DESCRIPTION OF THE TASK:
Give the listing again word for word. Leave every image out.

PROVIDED DATA:
● ● ● ● ● ● ●

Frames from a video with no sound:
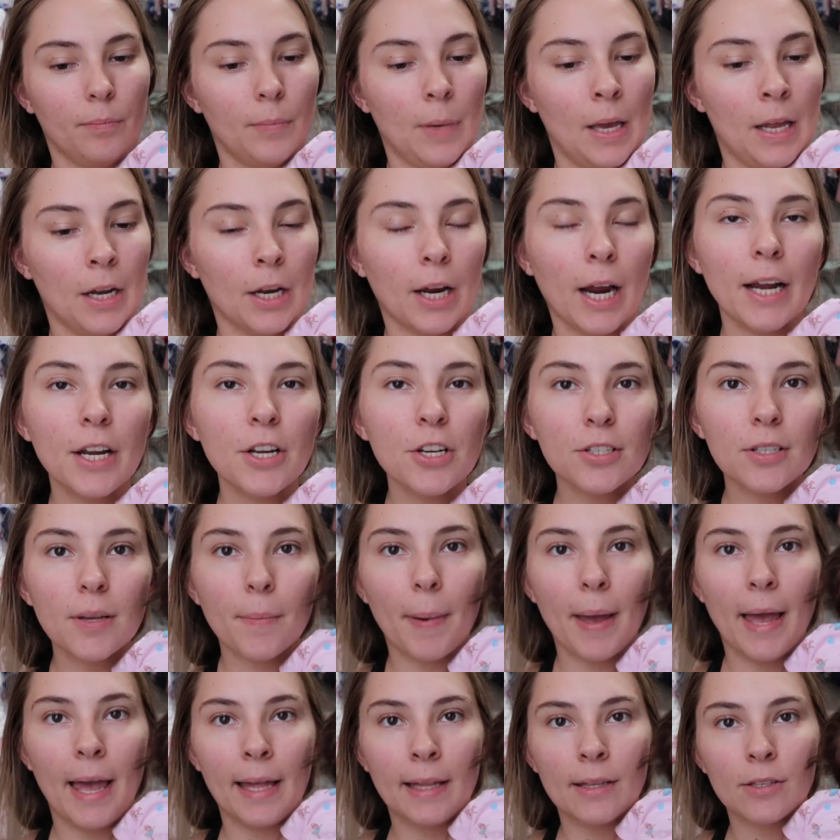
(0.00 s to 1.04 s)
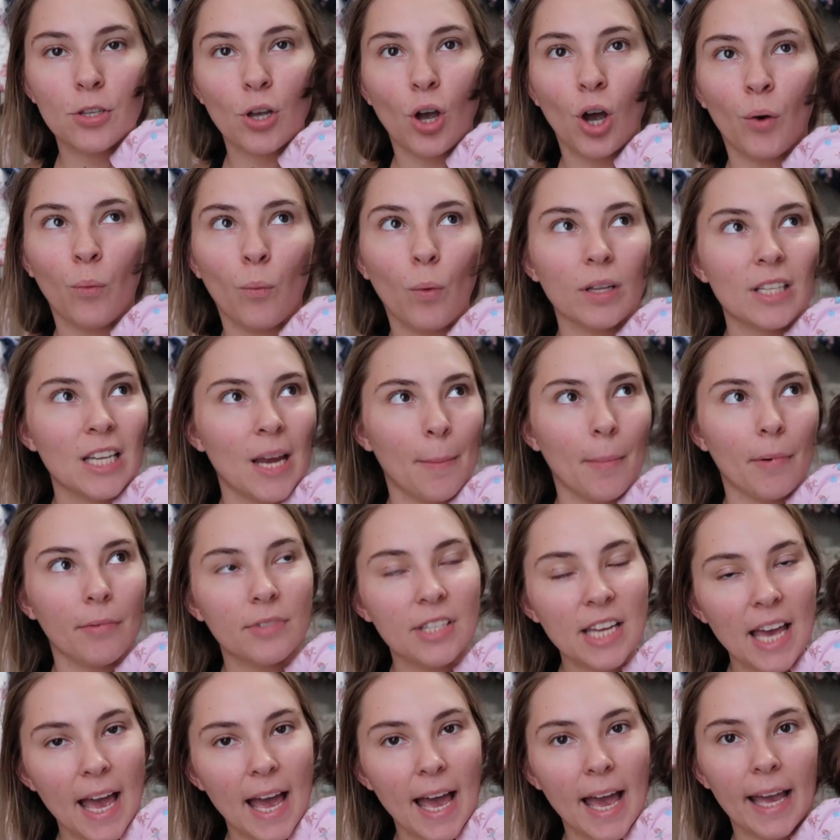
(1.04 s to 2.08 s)
And it kind of just depends on what time of
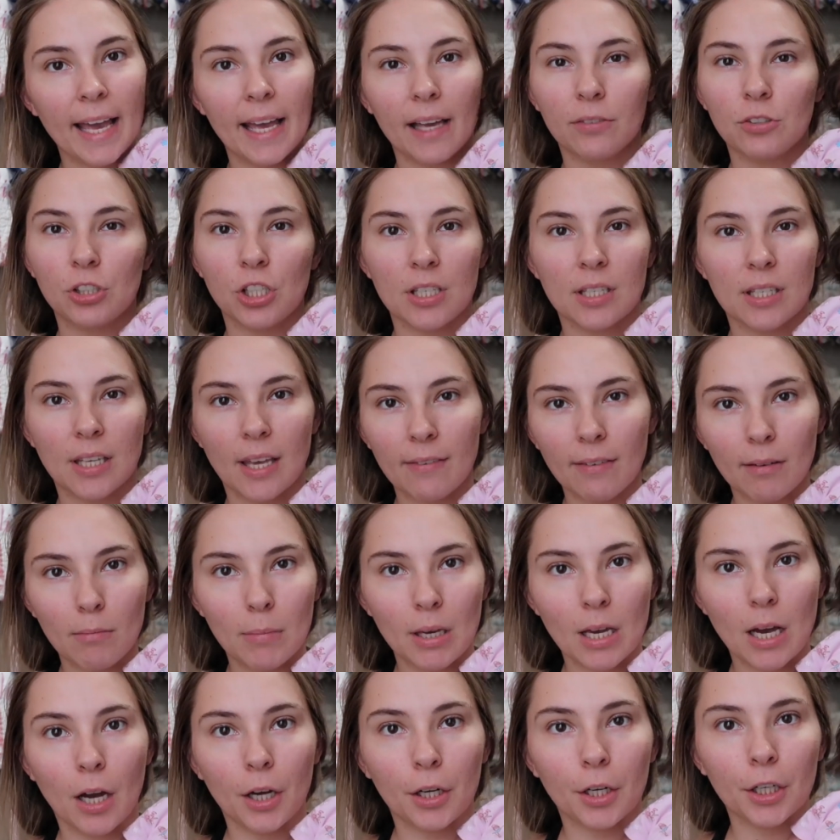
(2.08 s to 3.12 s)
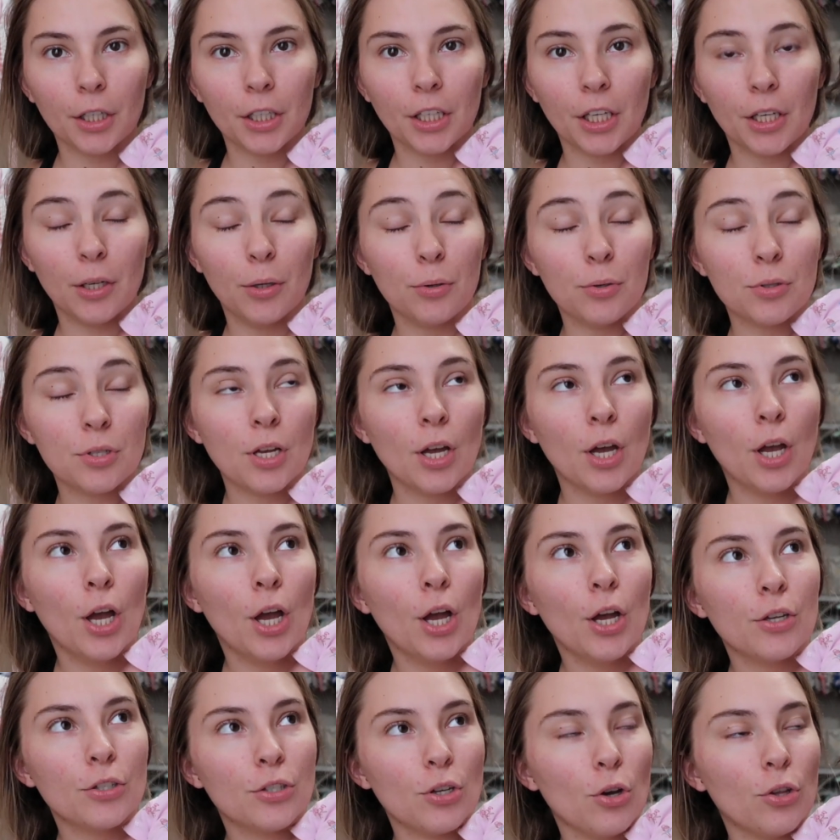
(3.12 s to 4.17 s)
day, if she's giving me hunger cues.
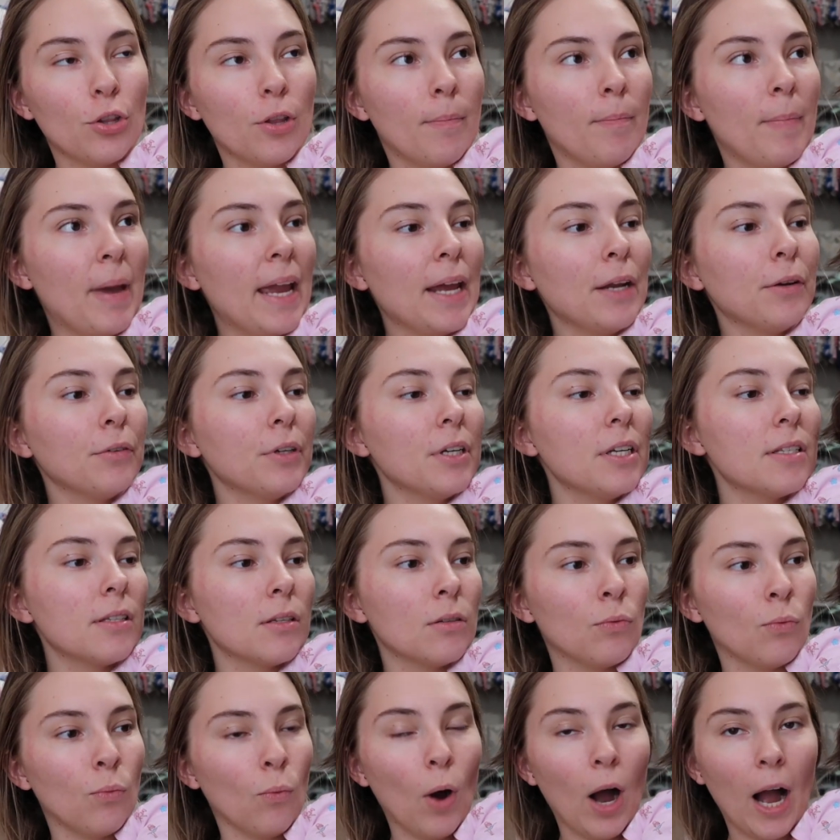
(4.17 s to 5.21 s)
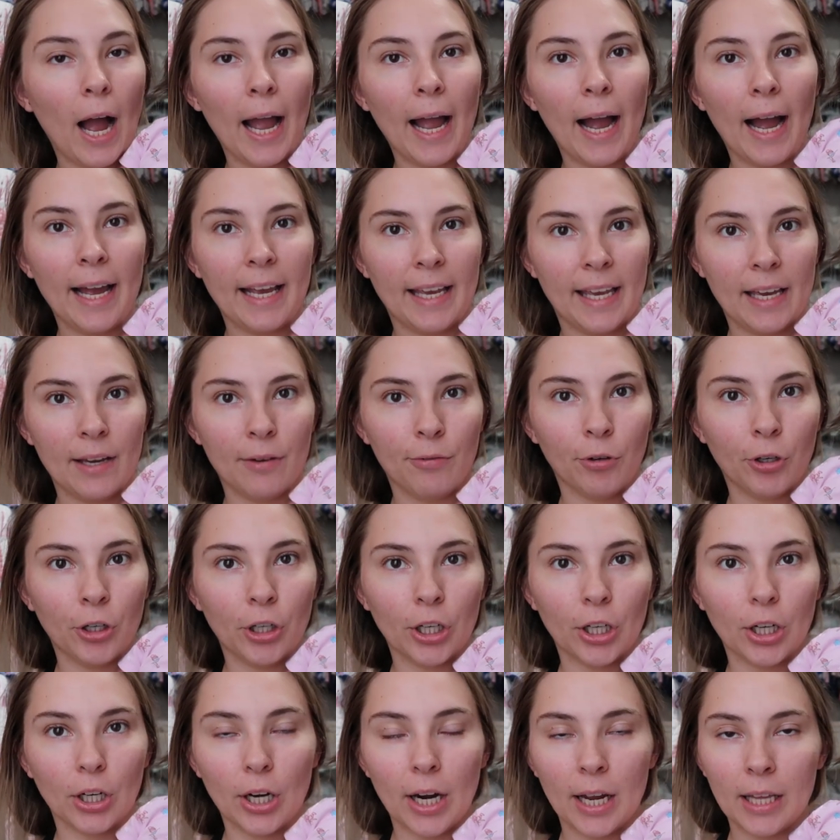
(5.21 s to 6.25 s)
So the main reason why I give
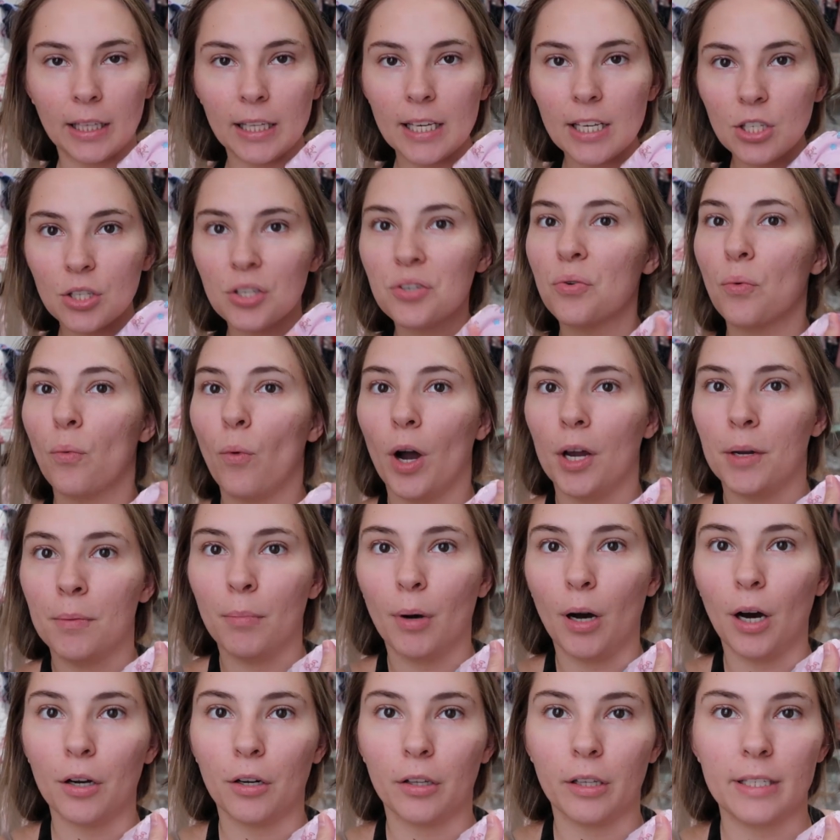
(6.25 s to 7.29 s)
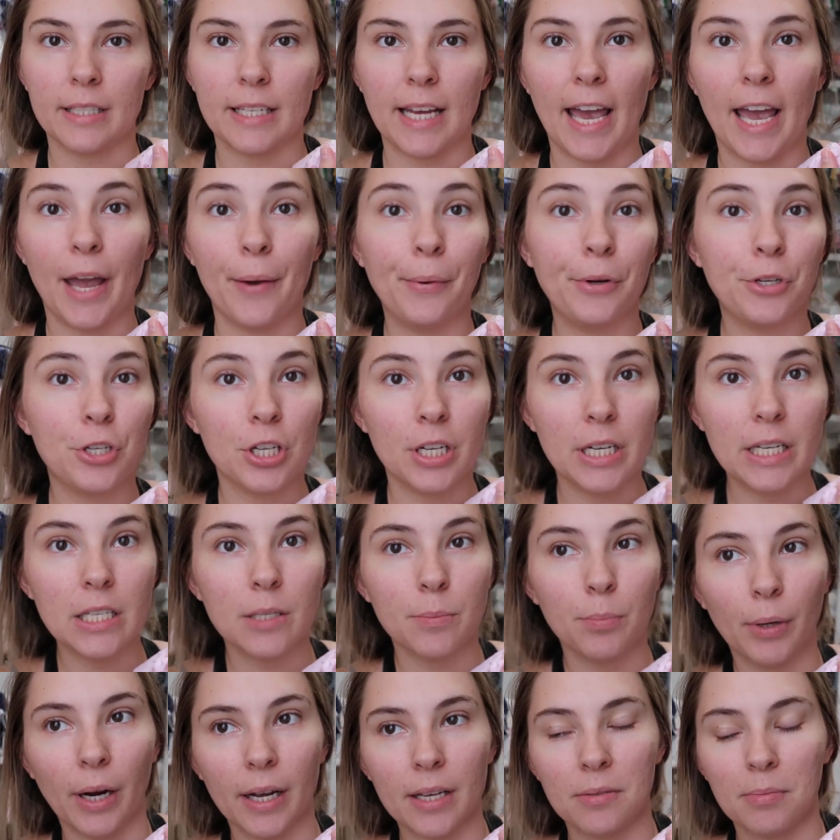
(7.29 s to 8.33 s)
her at least 1 bottle a day, which it
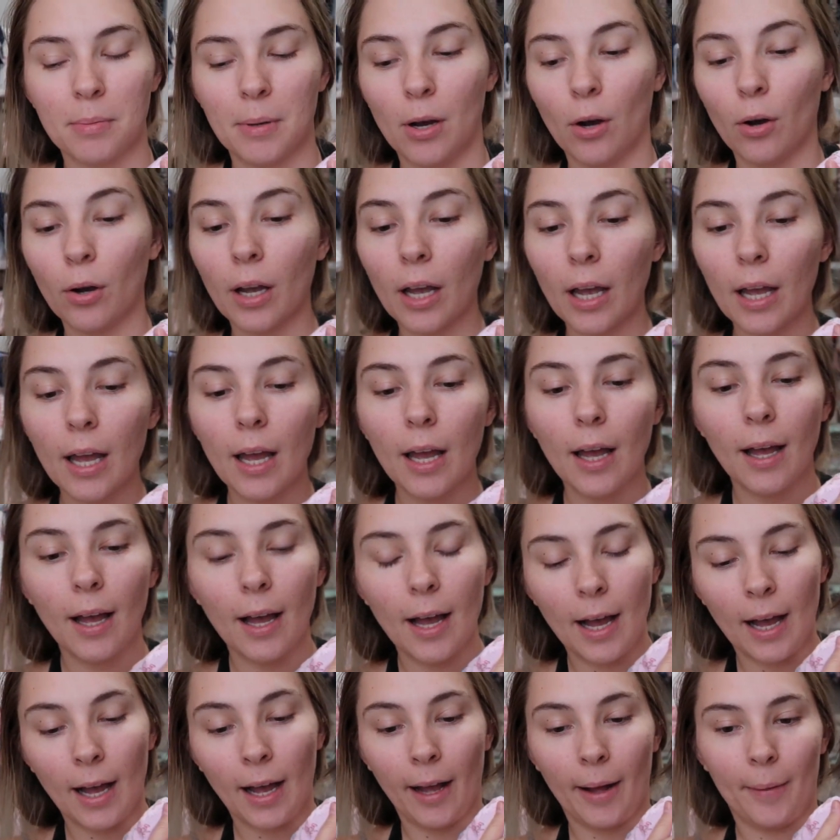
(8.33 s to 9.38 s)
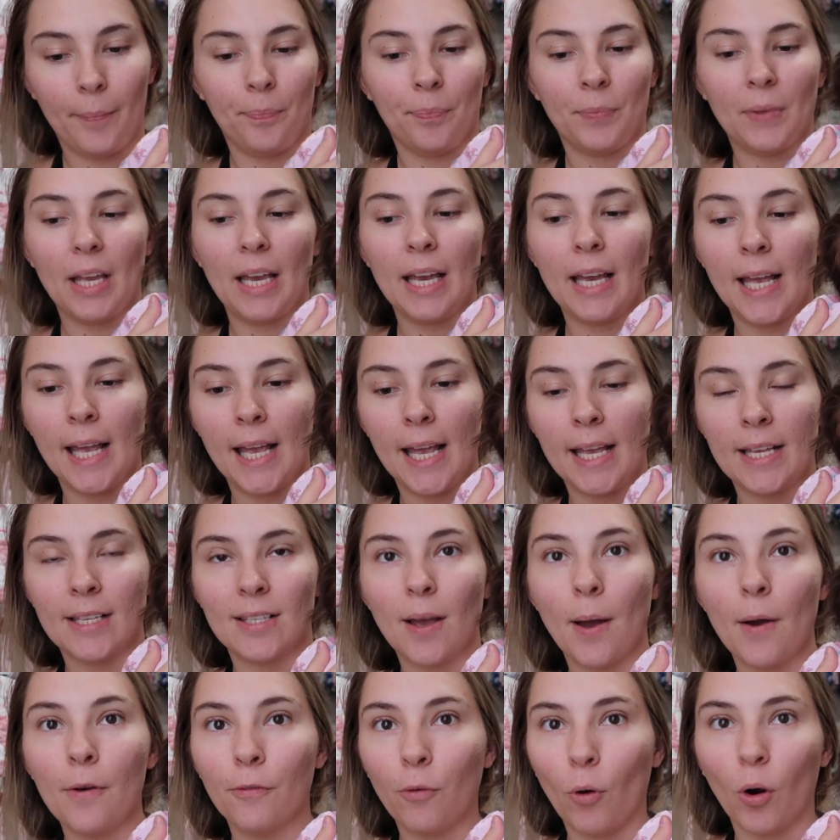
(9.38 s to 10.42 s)
is breast milk,
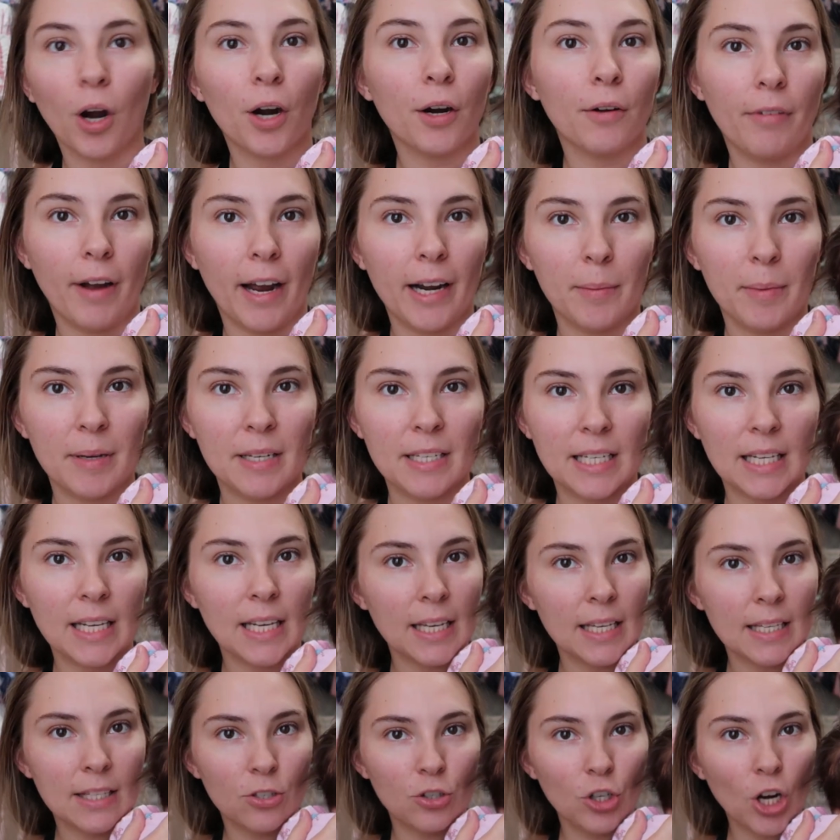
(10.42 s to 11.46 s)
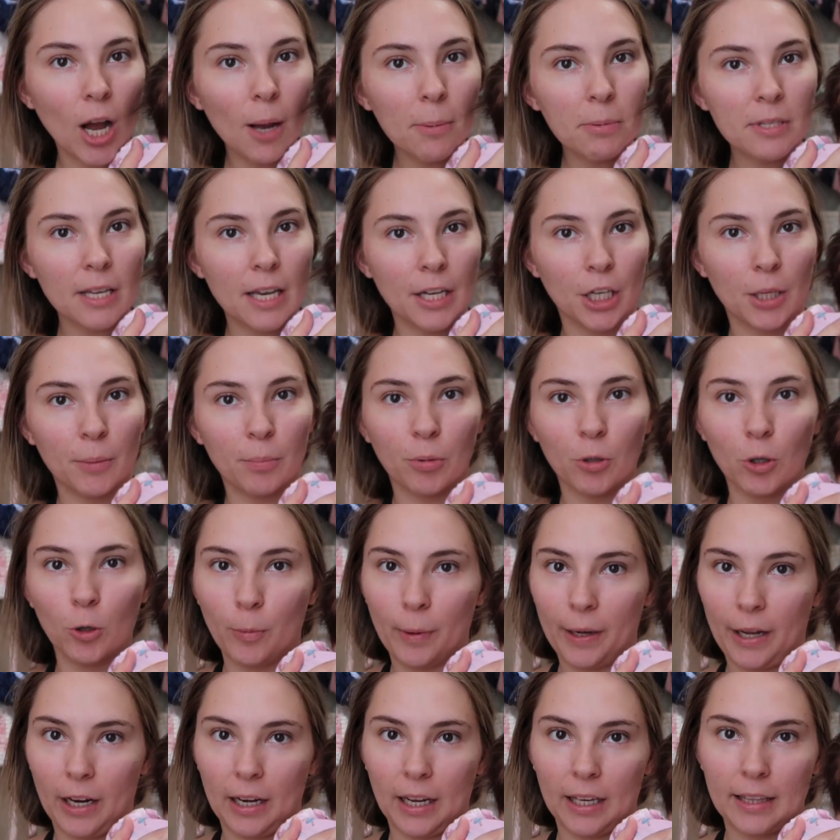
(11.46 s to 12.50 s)
is for her vitamin D drops and her
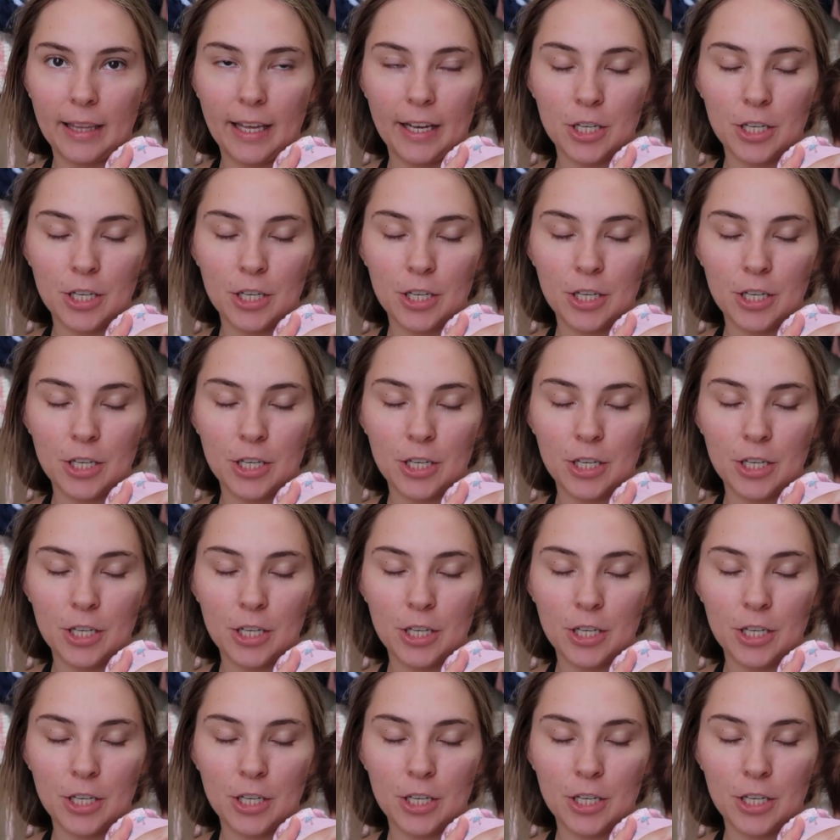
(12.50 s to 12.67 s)
probiotic.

● ● ● ● ● ● ●

WRITTEN SOLUTION:
Frames from a video with no sound:
(0.00 s to 1.04 s)
(1.04 s to 2.08 s)
And it kind of just depends on what time of
(2.08 s to 3.12 s)
(3.12 s to 4.17 s)
day, if she's giving me hunger cues.
(4.17 s to 5.21 s)
(5.21 s to 6.25 s)
So the main reason why I give
(6.25 s to 7.29 s)
(7.29 s to 8.33 s)
her at least 1 bottle a day, which it
(8.33 s to 9.38 s)
(9.38 s to 10.42 s)
is breast milk,
(10.42 s to 11.46 s)
(11.46 s to 12.50 s)
is for her vitamin D drops and her
(12.50 s to 12.67 s)
probiotic.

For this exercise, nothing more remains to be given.